> Source data:
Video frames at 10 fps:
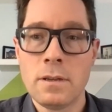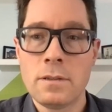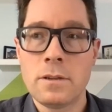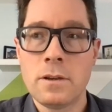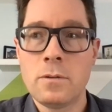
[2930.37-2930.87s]

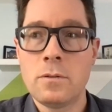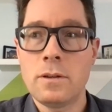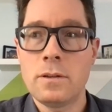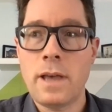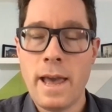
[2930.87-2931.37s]

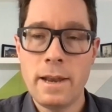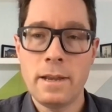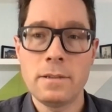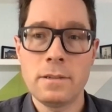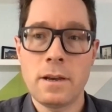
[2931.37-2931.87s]
So
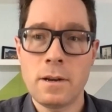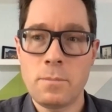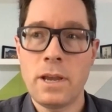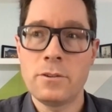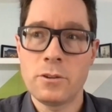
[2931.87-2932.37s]
headings on a
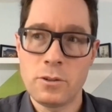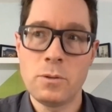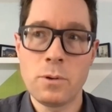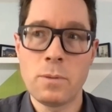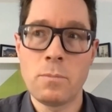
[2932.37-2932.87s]
page are
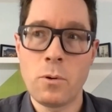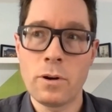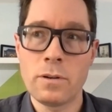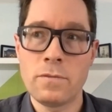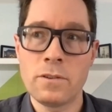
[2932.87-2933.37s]
super
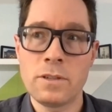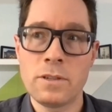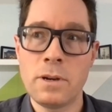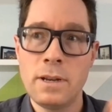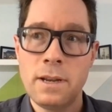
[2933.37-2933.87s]
important for
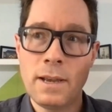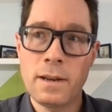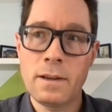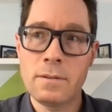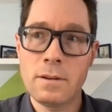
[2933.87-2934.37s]
somebody to
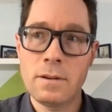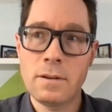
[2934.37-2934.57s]
get a,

> Action item: This task calls for the lines from the line holding "[2931.37-2931.87s]" through the last line above, restated word for word with both ends included and the pictures dropped.

> Task solution:
[2931.37-2931.87s]
So
[2931.87-2932.37s]
headings on a
[2932.37-2932.87s]
page are
[2932.87-2933.37s]
super
[2933.37-2933.87s]
important for
[2933.87-2934.37s]
somebody to
[2934.37-2934.57s]
get a,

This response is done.